Understanding the technical side of NFT and Blockchain

Exclusible
3 min readJun 21, 2021

Olivier BUREAU — Exclusible.com — Source : LinkedIn

The technology of NFT is backed by the same marvel behind cryptocurrency, which is blockchain technology. Blockchain technology operates as a public ledger that is accessible by every operating node on the network for validation. Every change in the blocks that makes up the blockchain is traceable via the ledger history.

The technical feature of blockchain

The key features of blockchain technology are what make it appealing and valuable to users, and they are reasons why the adoption rate keeps growing. These features are:

Cybersecurity: in the face of increasing cyber threats, the cryptographic validation that blockchain implements brings relief. The use of cryptography ensures that the identities of users are protected and transactions secured using hash functions and asymmetric-key algorithms. Therefore, ensuring data stored on the blockchain is secure and valid.

Zero-trust: the concept of zero-trust means every transaction or change to the block is checked and verified as nobody in the network is trusted.

Decentralization: through decentralization, blockchain ensures storage and processing of data is not centralized in one entity. Instead, it is distributed over various nodes in the blockchain network.
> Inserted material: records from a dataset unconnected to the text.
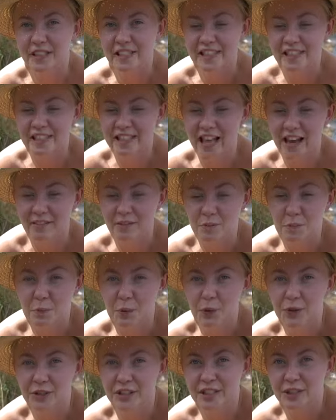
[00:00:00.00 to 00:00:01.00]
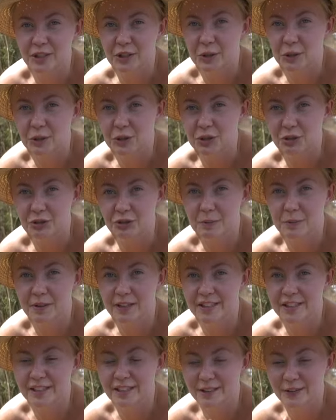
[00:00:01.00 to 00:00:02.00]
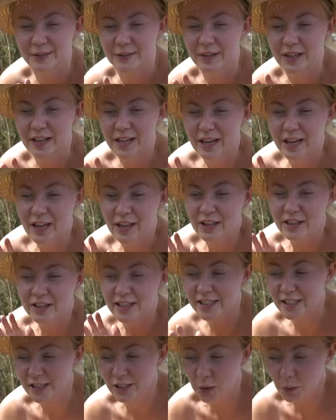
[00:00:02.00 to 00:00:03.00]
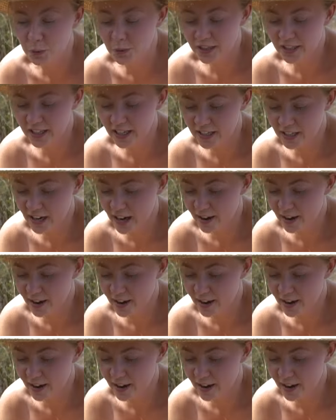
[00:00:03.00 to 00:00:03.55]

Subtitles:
still haven't bought a new strimmer, so the stones are going to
The latest offshoot of blockchain technology is what we call NFTs (Non-Fungible Tokens) and it has projected blockchain further into mainstream consciousness.

What are NFTs?

An NFT is a digital asset that uses the same blockchain technology as cryptocurrencies like Bitcoin and Ethereum. NFTs can be used to represent almost anything from digital collectibles, artworks, songs, images, videos to in-game items. They are also traded and mostly bought and sold using cryptocurrencies. Even though NFTs have been around for a while, they became mainstream recently as a means of selling digital arts. A famous example is Beeple selling his artwork as an NFT for a whopping $69.3M. NFT has a unique underlying code, which creates digital scarcity.

Most of the issued NFTs in the market are based on the Ethereum blockchain using the ERC-721 standard.

The technical difference between NFTs and Cryptos

Apart from the fact that both NFTs and cryptos are created using blockchain technology, there are no other similarities between the two types of tokens.

We do have technical differences between them. Cryptos on one hand are the fungible type of token, which is tradable for each other since they are equal in value. That means you can exchange one Ethereum for another Ethereum, which is why it is relied on as a reliable means of carrying out blockchain transactions.

On the other hand, NFT is different as each has a unique digital signature. This means one NFT is not equal to another NFT and it is impossible to exchange them. Hence, the reason NFTs are non-fungible. For example, one NFT art is not equal in value to another NFT art even though they are both NFT artworks.

On the Ethereum blockchain, the common token standard for fungible tokens (cryptocurrencies) is the ERC-20. For NFTs, the standards are different and that includes the ERC-721 and ERC-1155, which is the latest token standard upgrade being used. There are also other different standards based on other blockchains besides Ethereum.

As NFTs continue to evolve, we will get to see more use cases for the phenomenon. The potential it has to offer could well see the adoption rate continue to grow.